--- Data listing ---
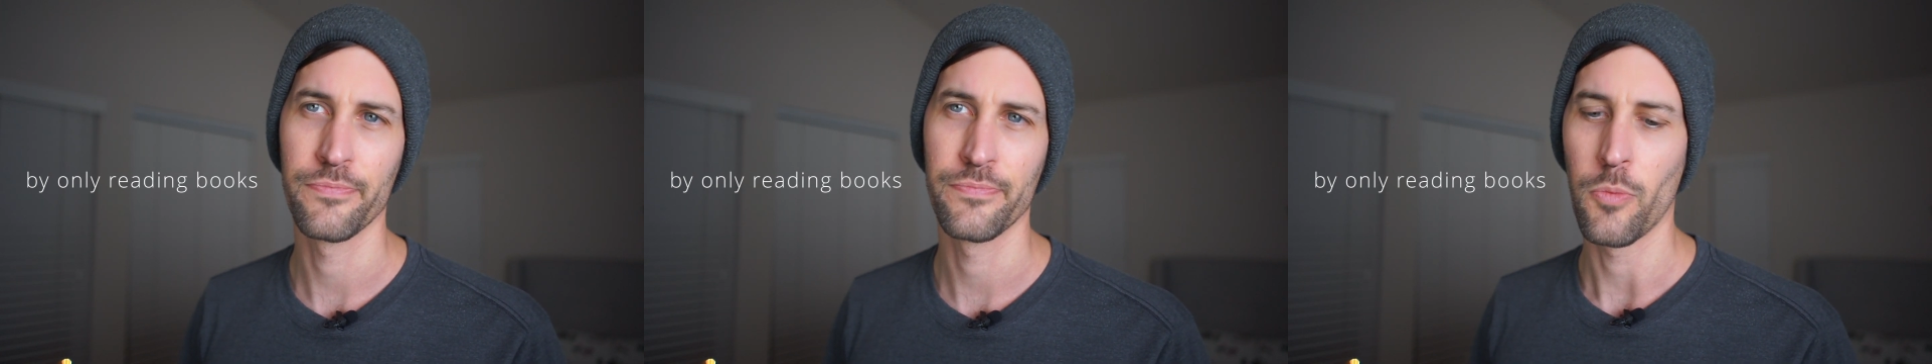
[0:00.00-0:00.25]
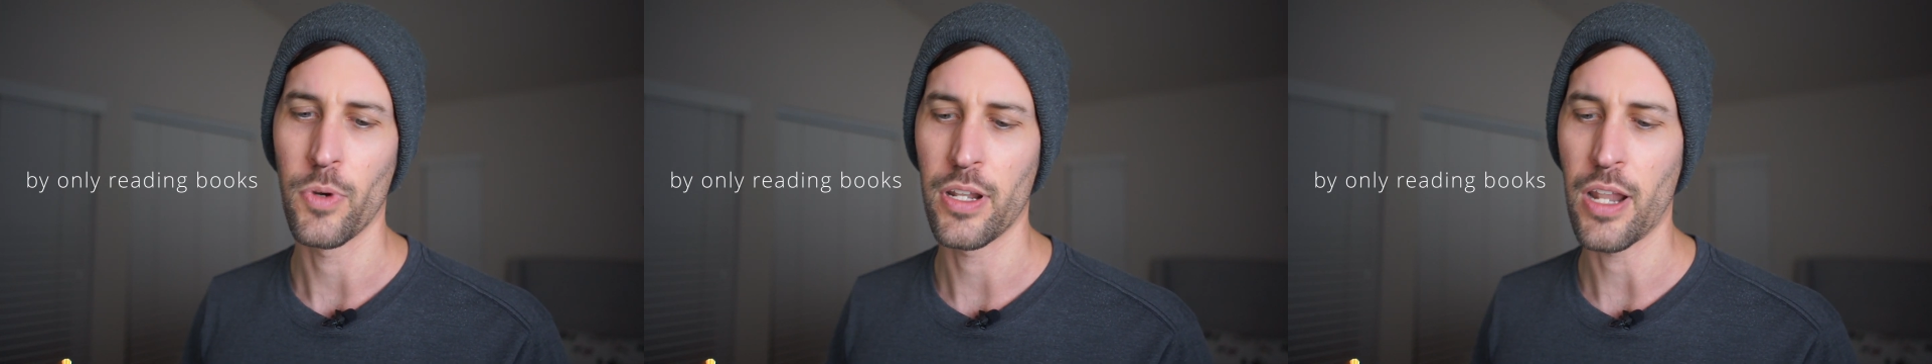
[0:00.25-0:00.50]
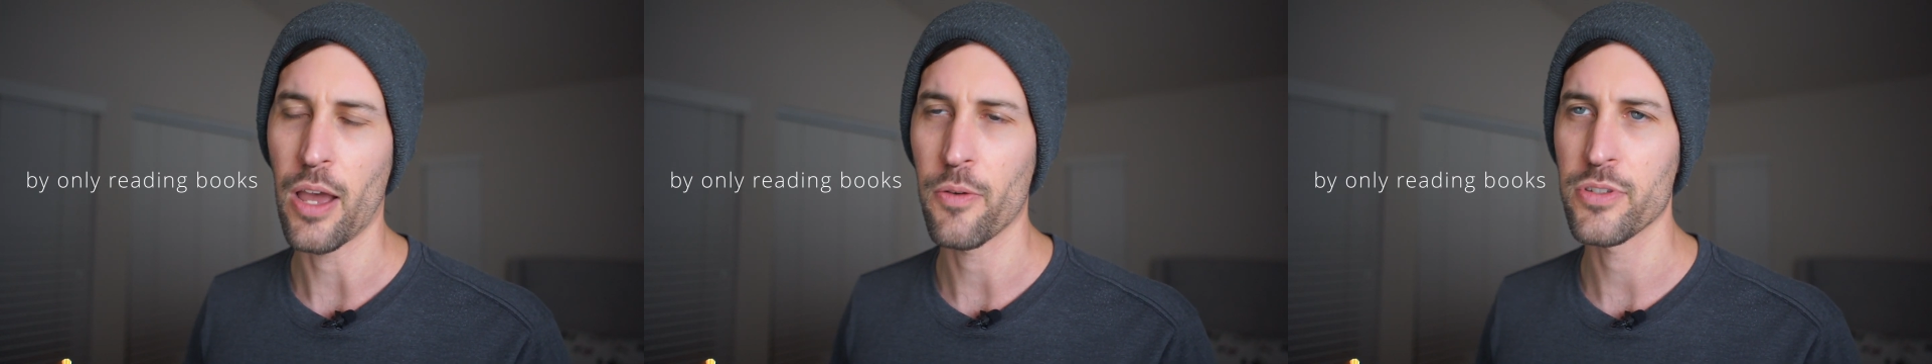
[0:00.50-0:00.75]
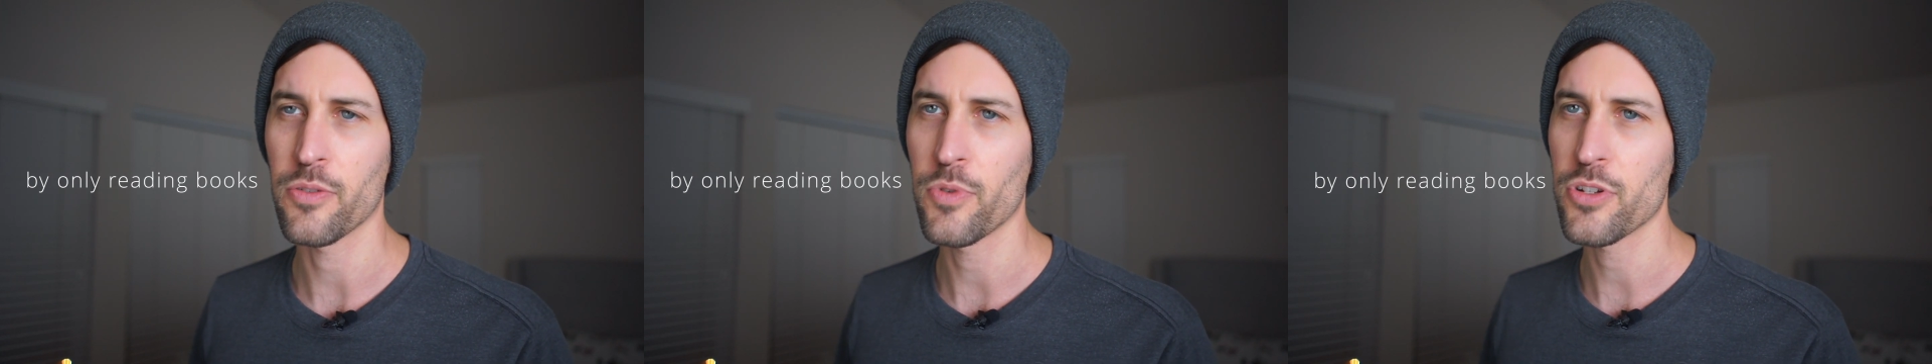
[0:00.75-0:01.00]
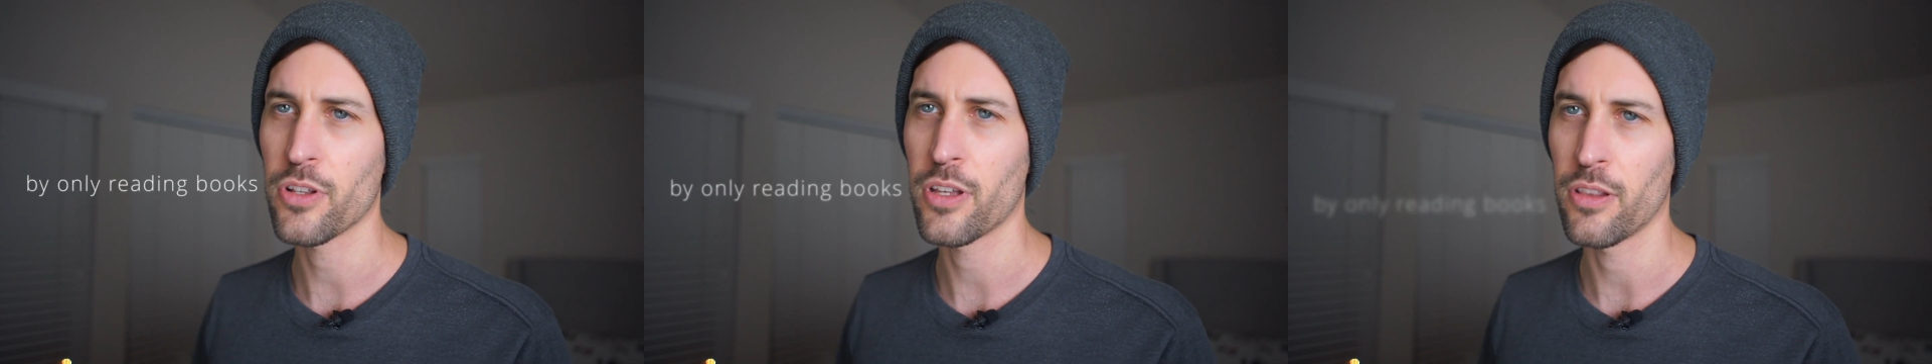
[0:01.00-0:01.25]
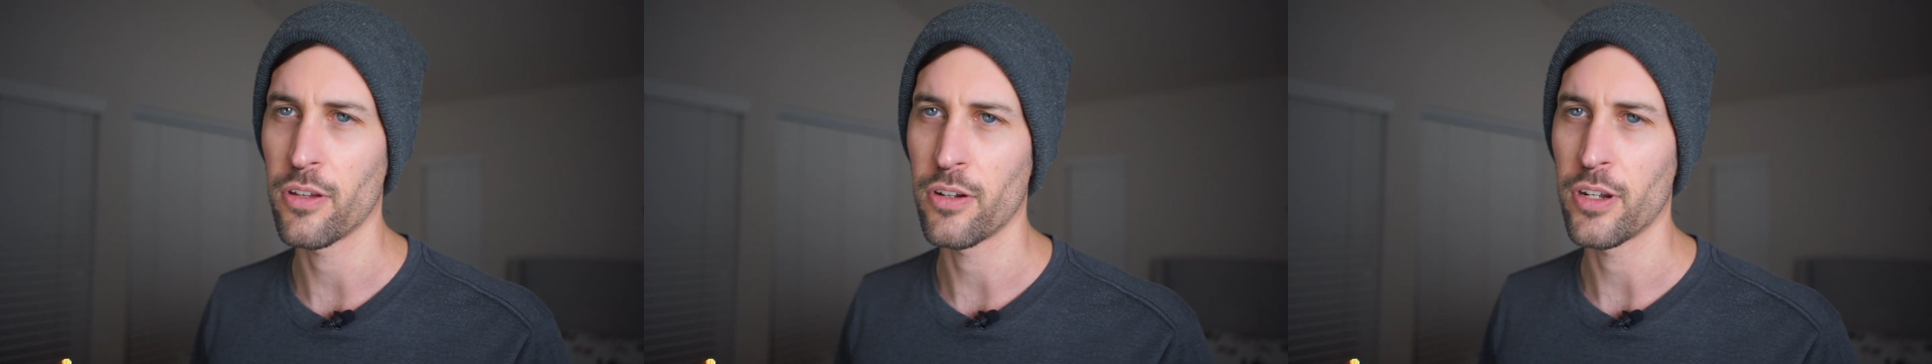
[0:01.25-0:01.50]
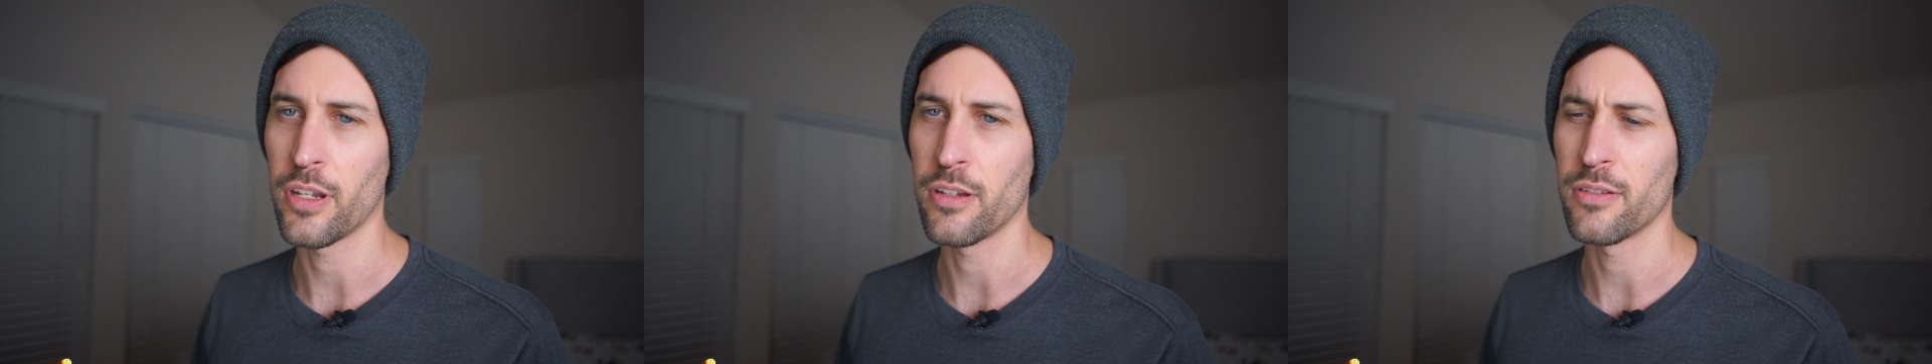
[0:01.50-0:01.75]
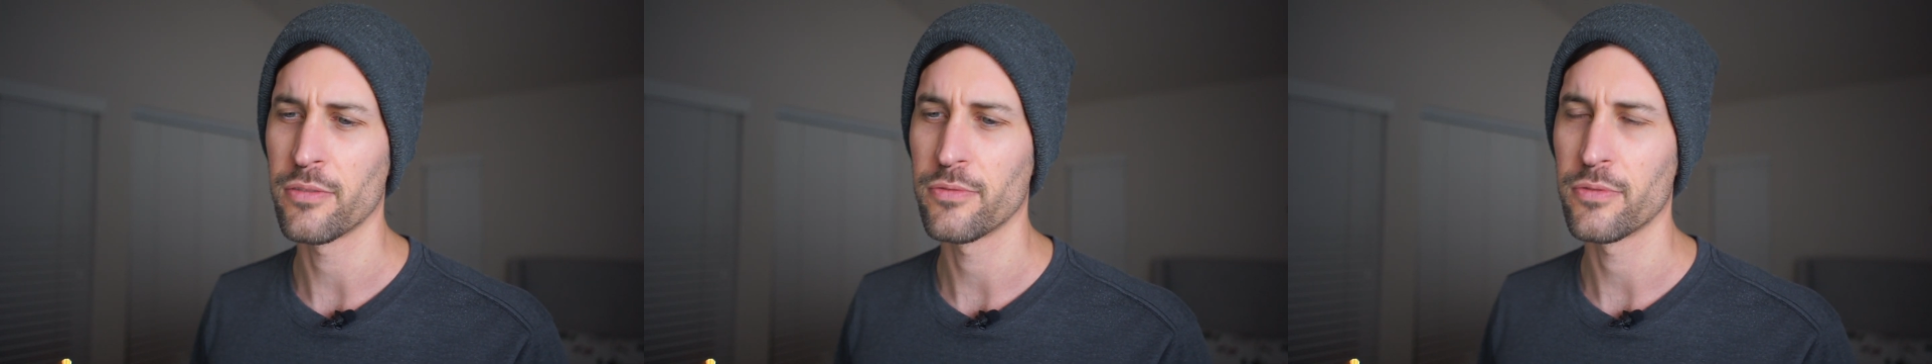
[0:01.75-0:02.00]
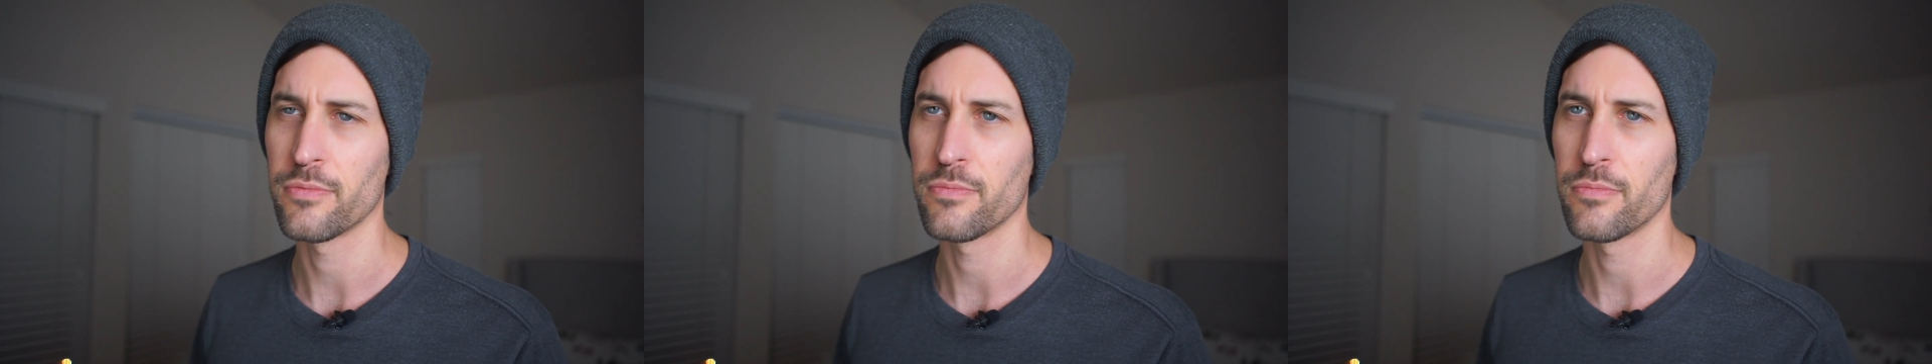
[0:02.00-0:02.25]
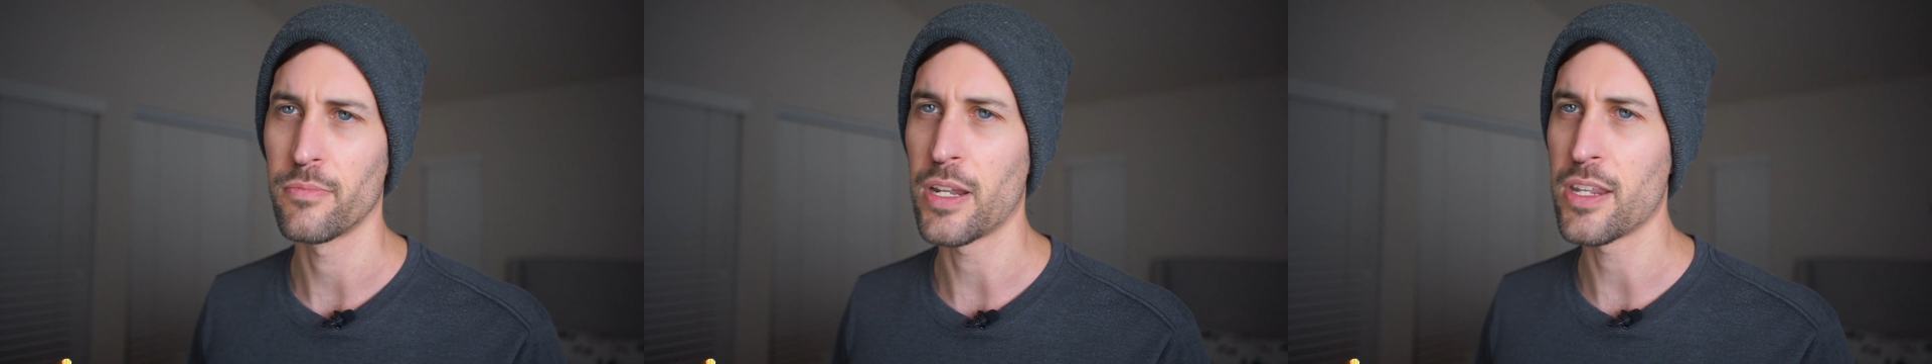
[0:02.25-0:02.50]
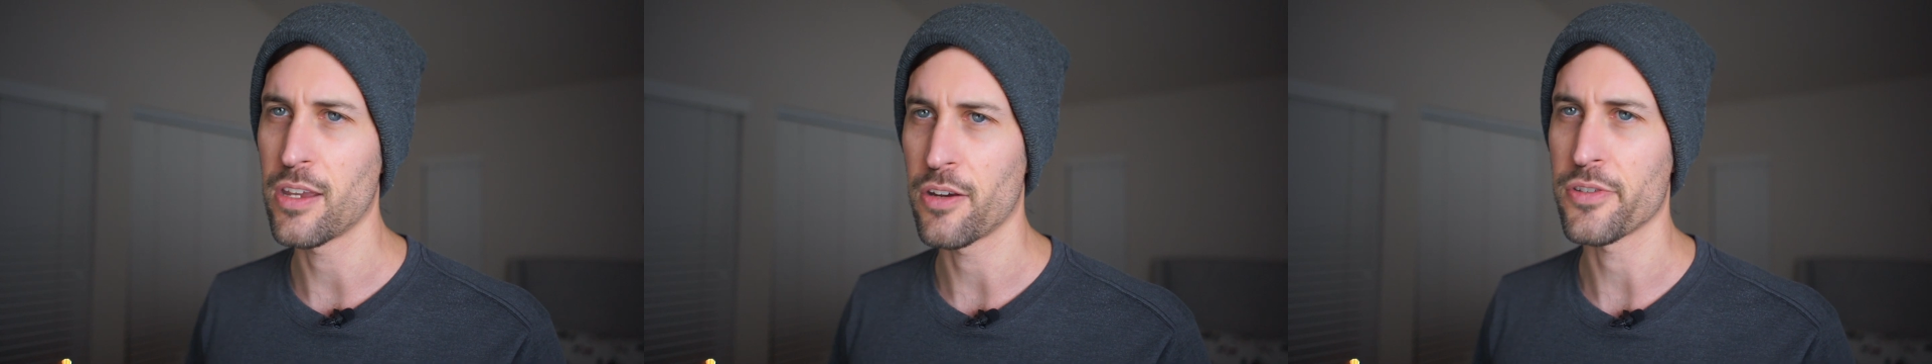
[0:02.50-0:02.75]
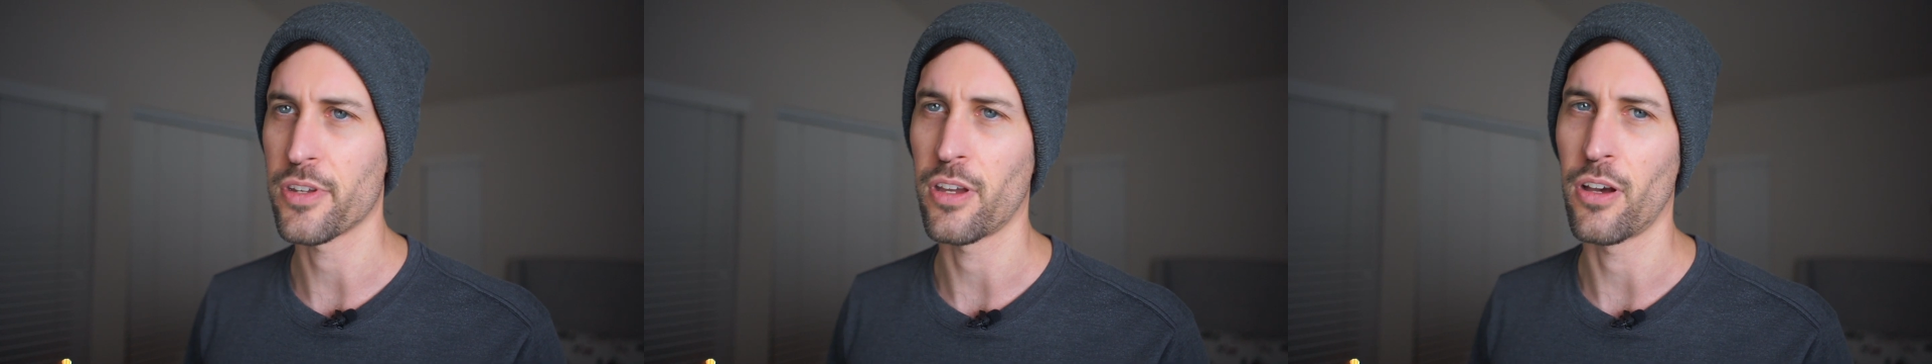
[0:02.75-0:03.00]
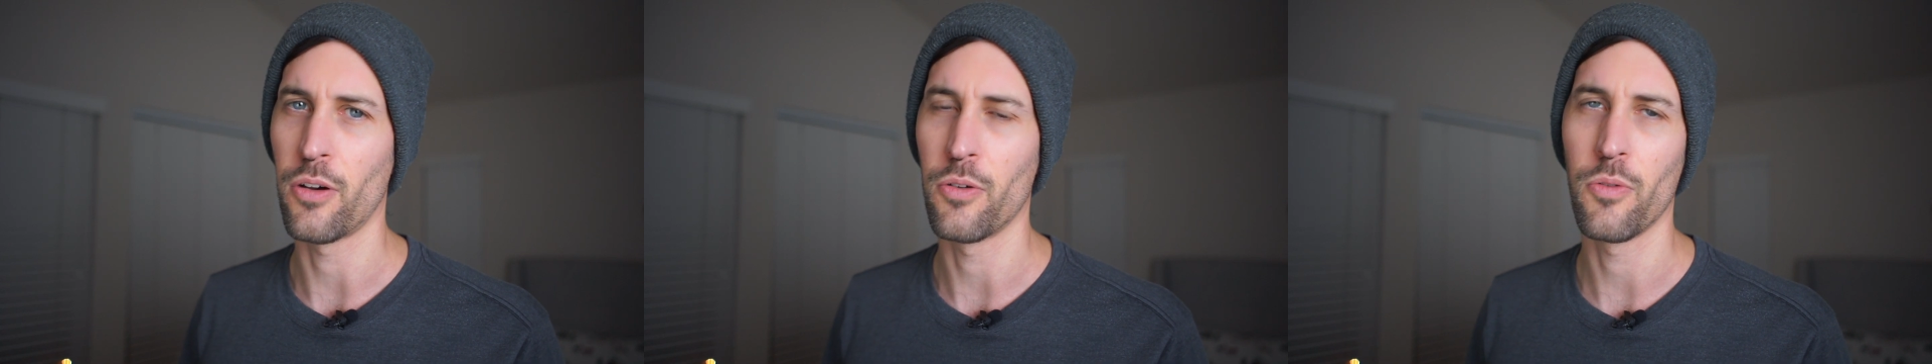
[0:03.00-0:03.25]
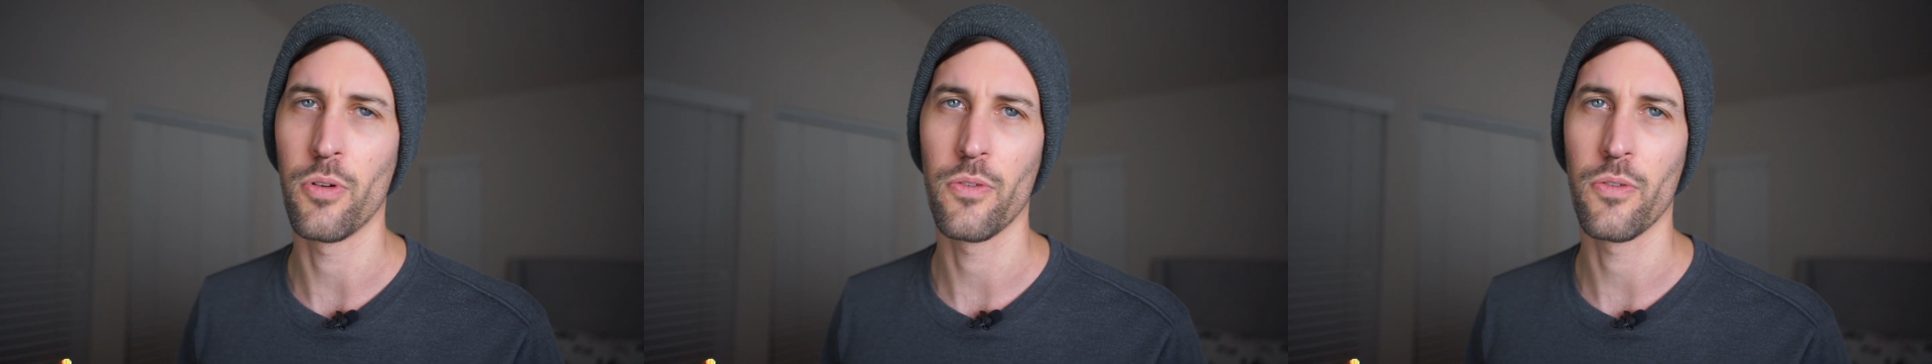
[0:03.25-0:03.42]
When I was originally learning many years ago,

--- Exercise aim ---
Copy every record exactly, without the pictures.

--- Solution for this problem ---
[0:00.00-0:00.25]
[0:00.25-0:00.50]
[0:00.50-0:00.75]
[0:00.75-0:01.00]
[0:01.00-0:01.25]
[0:01.25-0:01.50]
[0:01.50-0:01.75]
[0:01.75-0:02.00]
[0:02.00-0:02.25]
[0:02.25-0:02.50]
[0:02.50-0:02.75]
[0:02.75-0:03.00]
[0:03.00-0:03.25]
[0:03.25-0:03.42]
When I was originally learning many years ago,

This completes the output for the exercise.